I felt like crying, or maybe screaming. How long had I hated myself for just being what I was? And now I needed to learn to stop hating myself. That might not be as easy as it sounded.

Obviously, given my genetic makeup, the male body type I’d grown up with had only been an overlay, something my designers had coded into my subconscious mind, probably from day one. No matter how I felt inside, I’d never thought to question that outward programming.

I questioned it now. Was this the body I’d always been meant to have? I knew that Muiran medians were often smaller than the males, and there might be other differences too. I shook myself internally, waiting with interest to see how things might rearrange themselves.

But nothing changed. I felt entirely comfortable, just the way I was. Odd as it might seem, this had to be the real "me."

Somehow, without really thinking about it, I had let myself assume my proper body type, almost by accident. It was the perfect body for sex with males or females and, thanks to Star, I swung both ways now.

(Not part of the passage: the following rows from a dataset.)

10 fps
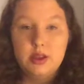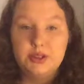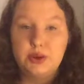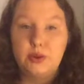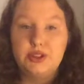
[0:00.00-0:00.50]

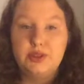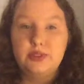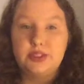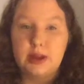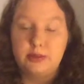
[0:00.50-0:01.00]
So once you've
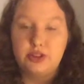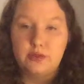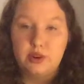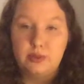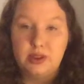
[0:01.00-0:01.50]
established
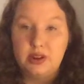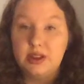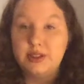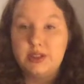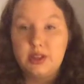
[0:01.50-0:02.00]
comfortability
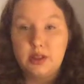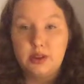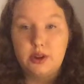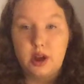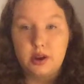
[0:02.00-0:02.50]
and seen that the
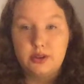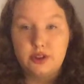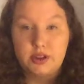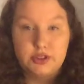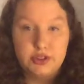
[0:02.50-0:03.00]
dog
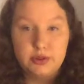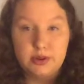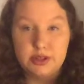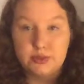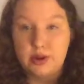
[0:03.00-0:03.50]
trusts you
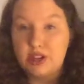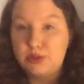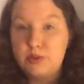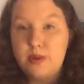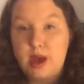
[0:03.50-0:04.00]
and is ready to
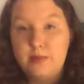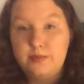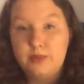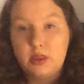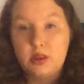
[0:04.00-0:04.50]
be pet,
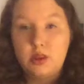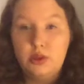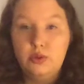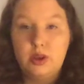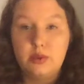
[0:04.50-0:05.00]

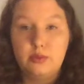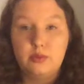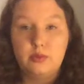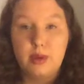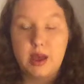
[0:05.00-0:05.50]
you can
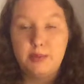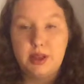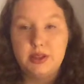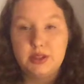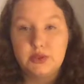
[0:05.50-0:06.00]
pet
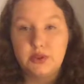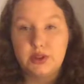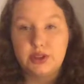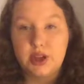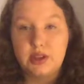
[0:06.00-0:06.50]
places
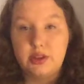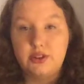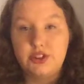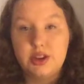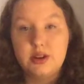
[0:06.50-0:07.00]
first like their
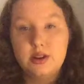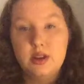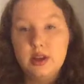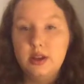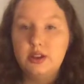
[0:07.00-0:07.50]
chin,
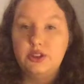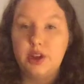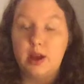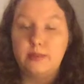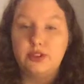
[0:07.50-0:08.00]

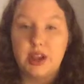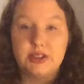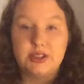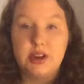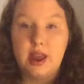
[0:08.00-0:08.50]

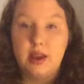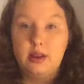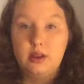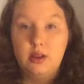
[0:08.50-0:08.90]
chest, and neck.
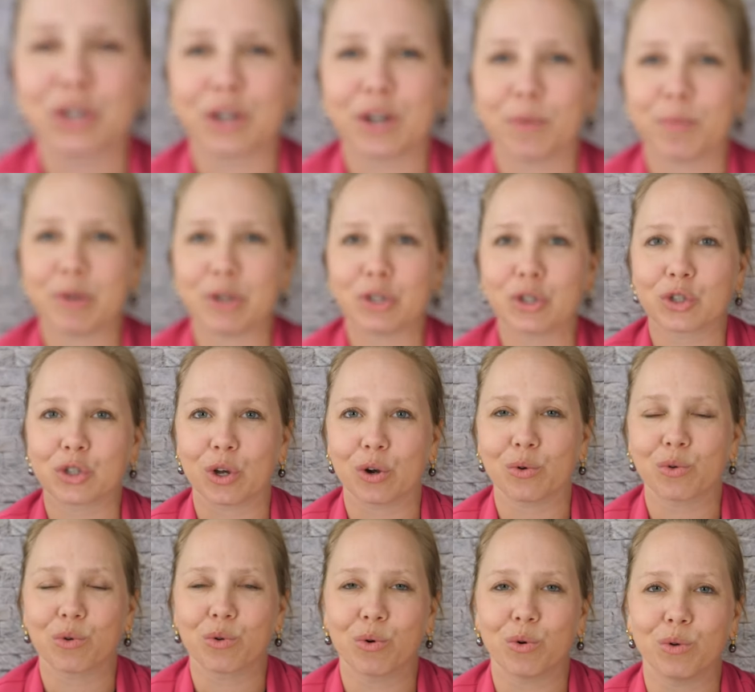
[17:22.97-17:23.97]
gonna be
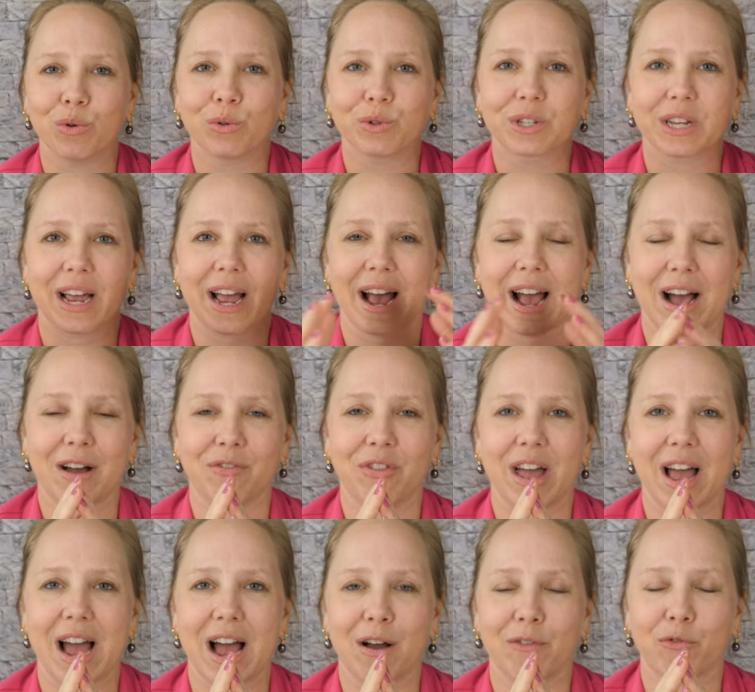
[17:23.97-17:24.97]
so cool to have
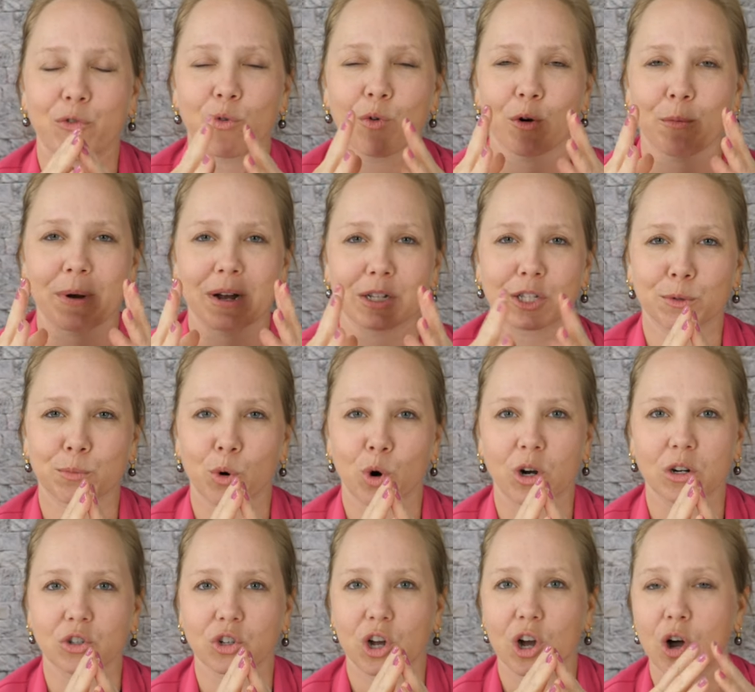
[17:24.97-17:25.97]
that for my
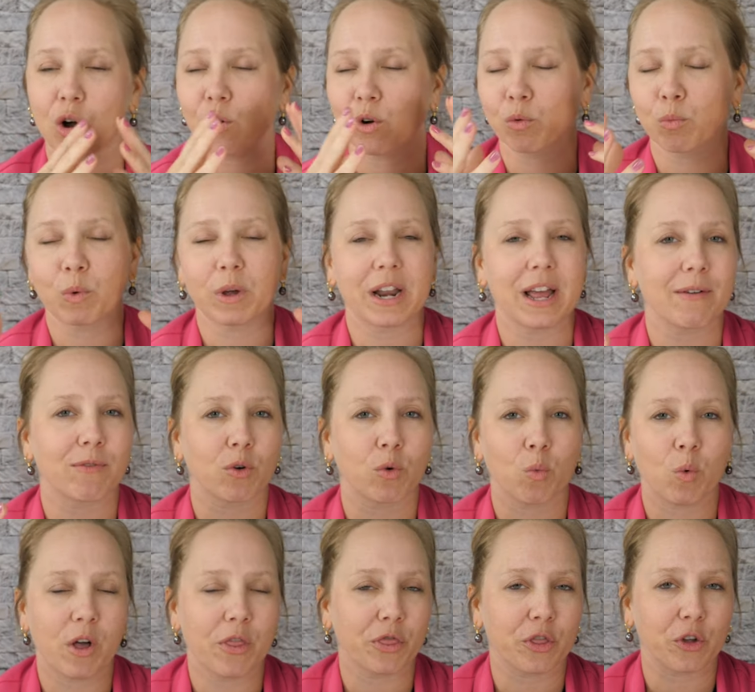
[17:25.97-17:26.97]
smart doll or whatever
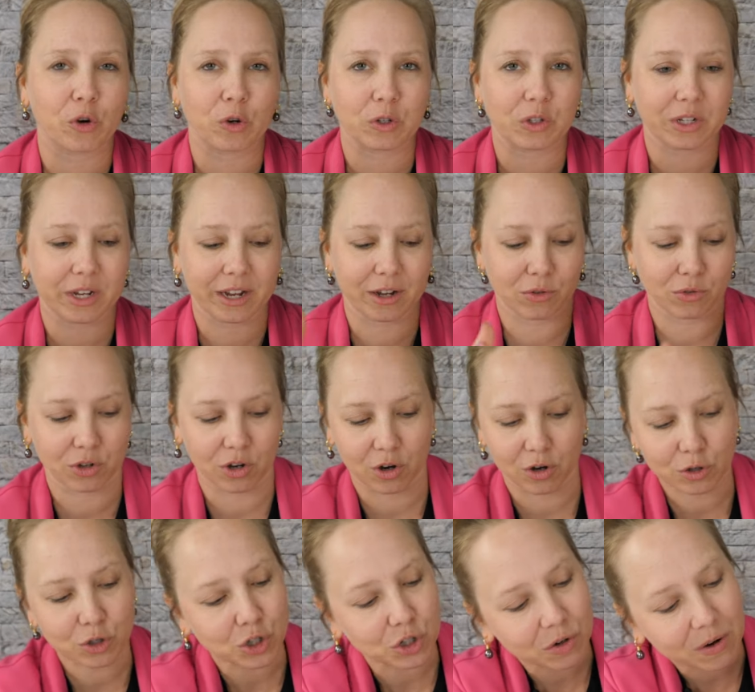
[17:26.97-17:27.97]
1/3 scale
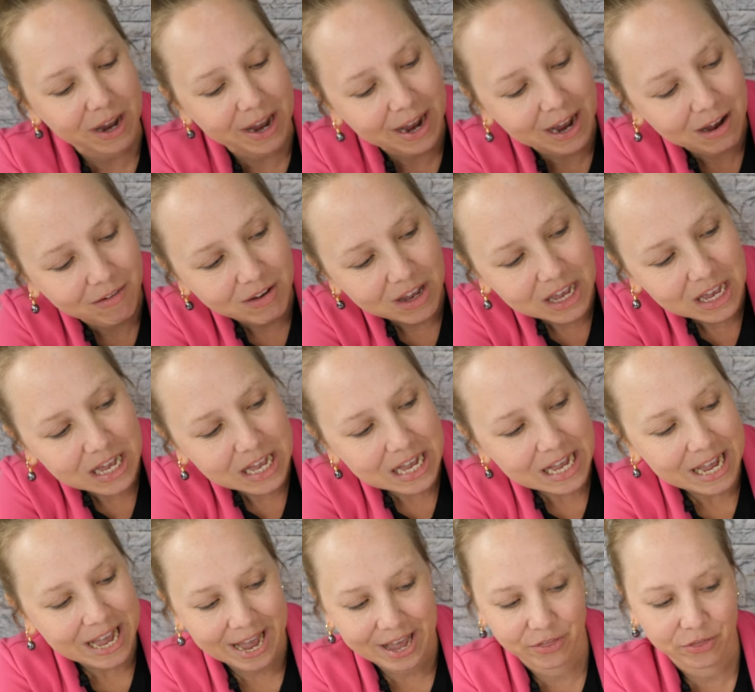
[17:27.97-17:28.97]
dolls you have.
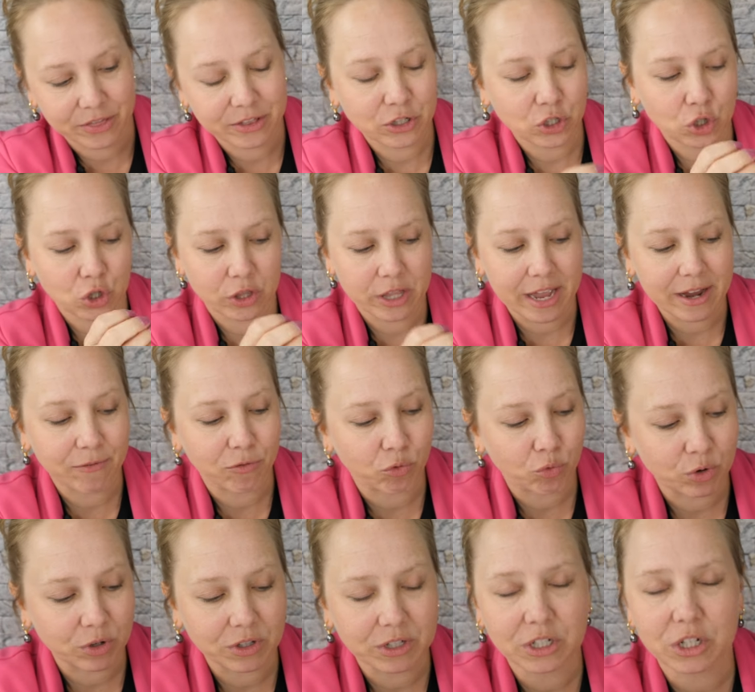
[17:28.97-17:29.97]
And they've
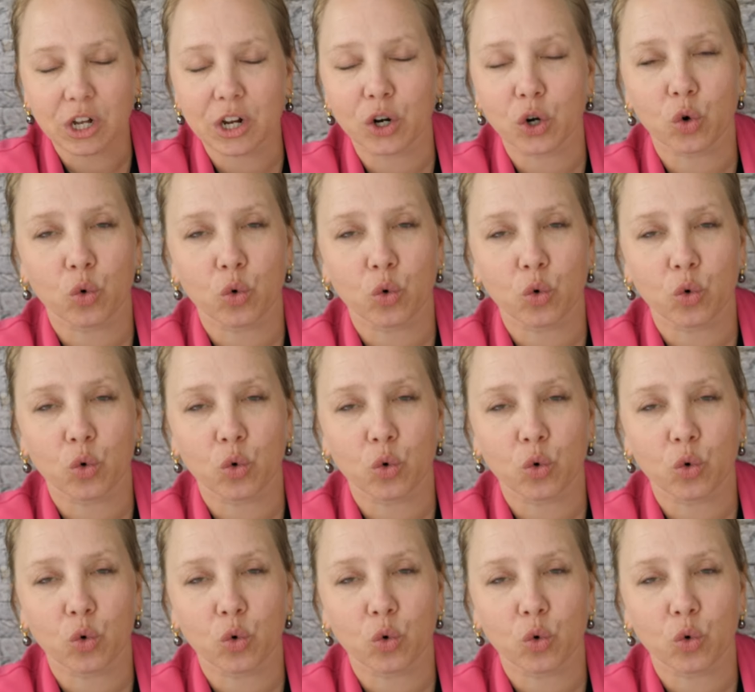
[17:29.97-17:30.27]
really done a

Star was hugging me. The mental floodgates had been thrown open between us, and he couldn’t help but know what I was feeling. And a big part of it was gratitude to him. Without his insight, I'd probably never have thought to check my own DNA. I hugged him back, glad once more that we were so much alike in strength and durability. With anyone else I would have had to be careful, but with Star-- he could take anything I had to give, and give it back in kind. Which reminded me--.

"Star, I still want you-- make love to me now?"

He smiled sweetly and moved in my arms. I could feel the head of his penis, extending out until the shaft was at full length against my belly. It felt sooo good. And then I had another thought.

Was this the only reason Star had invited me away today, so he could enlighten me about my real makeup? Was our encounter just his way of giving me another dose of "therapy"? I found myself getting angry--.

And Star laughed. "Evan, I am not as altruistic as you seem to think. Has it not occurred to you that I’ve been enjoying this as much as you? Can I not want to try other ways, experience sex from a different perspective?" He hugged me tighter, pressing his cheek against mine. "And who could I do this with except you, my friend and brother? In all the universe, we are the only two."

I swallowed hard, and Star’s gaze was suddenly sober. Whatever else life might bring us, whoever else we found to love, we were unique, and we needed each other.

I brought his palm to my mouth and kissed it. "And I am yours," I said. "Always." And then he made love to me.

With the help of the stasis bubble, we left the Arctic snowfield just the way we had found it, except for one small ice patch that had formed under our folded clothing. But that minute change made no overall difference in the environment.

Don’t even think about blaming me for global warming.